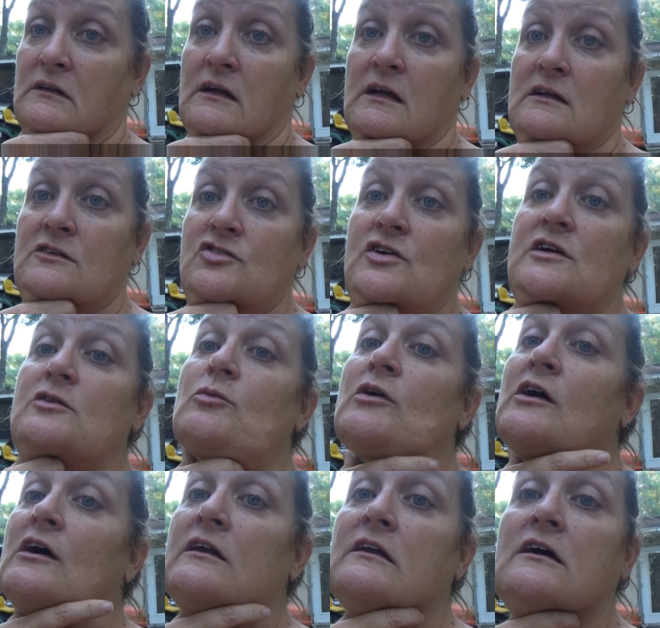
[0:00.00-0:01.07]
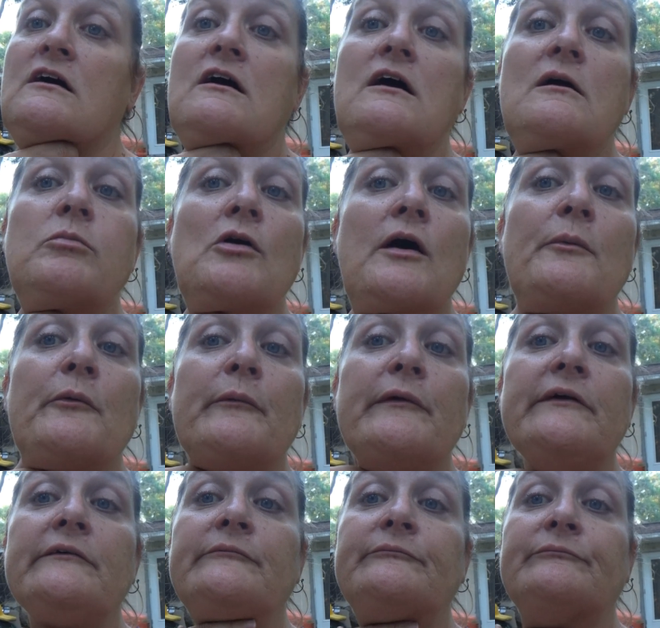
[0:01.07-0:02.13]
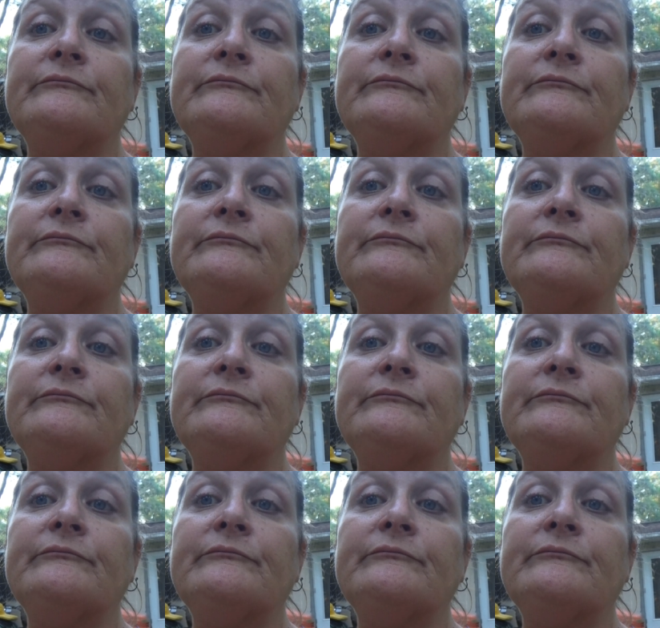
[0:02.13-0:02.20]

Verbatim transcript: Yeah, trying to work on the car probably.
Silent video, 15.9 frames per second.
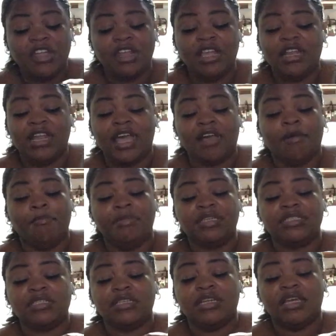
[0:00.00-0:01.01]
ain't like I'm
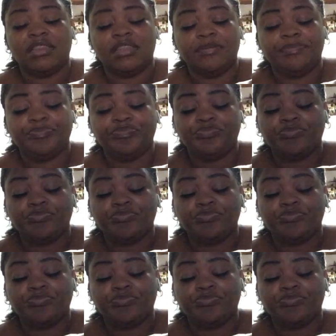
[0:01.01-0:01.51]
missing nothing,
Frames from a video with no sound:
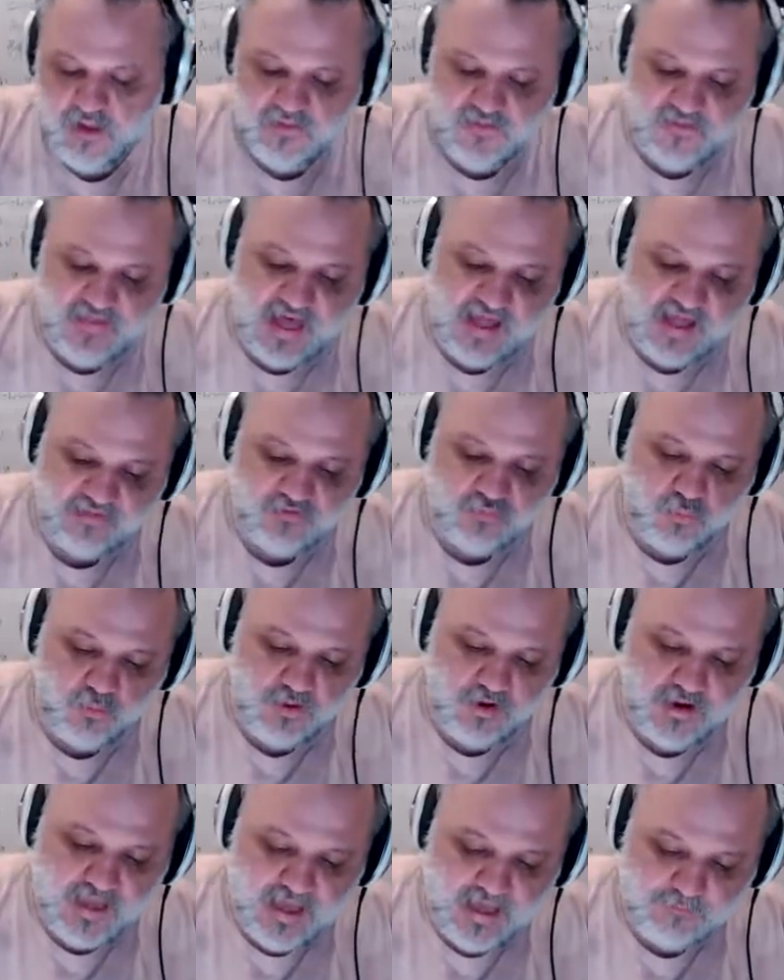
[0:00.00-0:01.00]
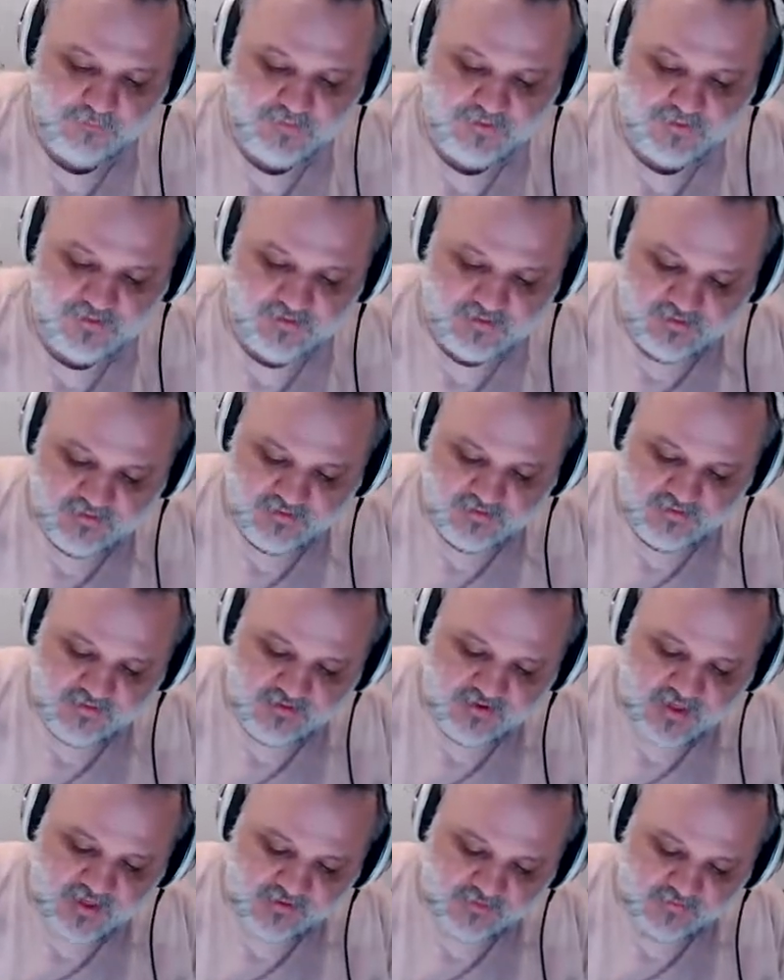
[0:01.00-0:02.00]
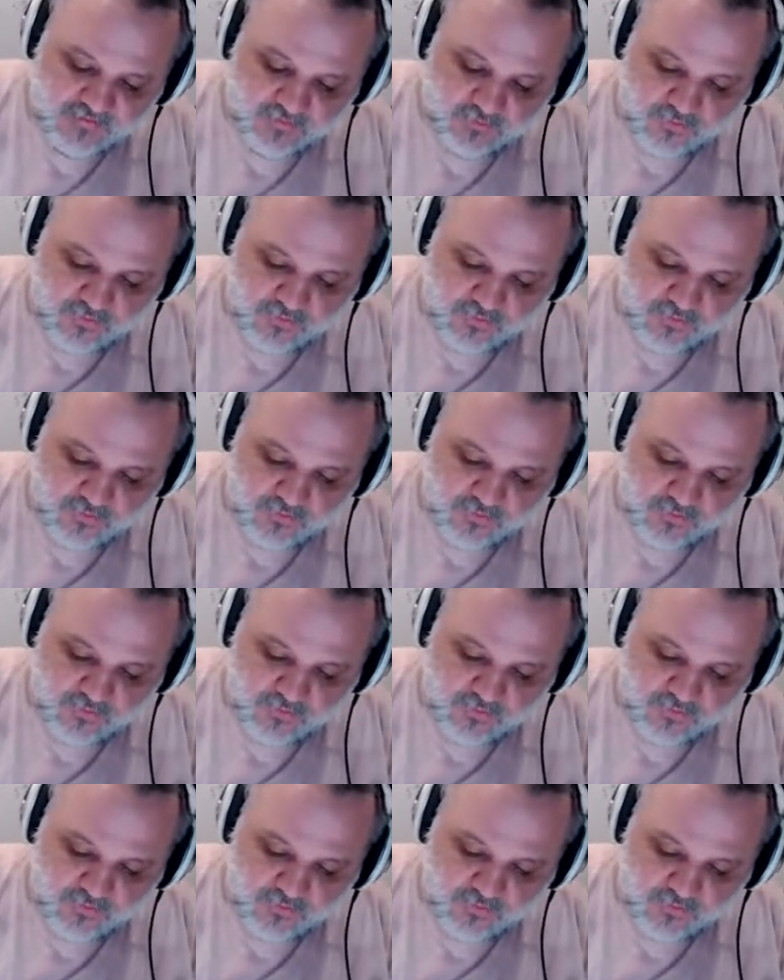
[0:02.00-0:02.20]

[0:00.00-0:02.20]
That's what happened in the next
==========
== Exercise brief ==
The output should consist of every entry above, printed exactly, with the images removed.

== Result ==
[0:00.00-0:01.07]
[0:01.07-0:02.13]
[0:02.13-0:02.20]

Verbatim transcript: Yeah, trying to work on the car probably.
Silent video, 15.9 frames per second.
[0:00.00-0:01.01]
ain't like I'm
[0:01.01-0:01.51]
missing nothing,
Frames from a video with no sound:
[0:00.00-0:01.00]
[0:01.00-0:02.00]
[0:02.00-0:02.20]

[0:00.00-0:02.20]
That's what happened in the next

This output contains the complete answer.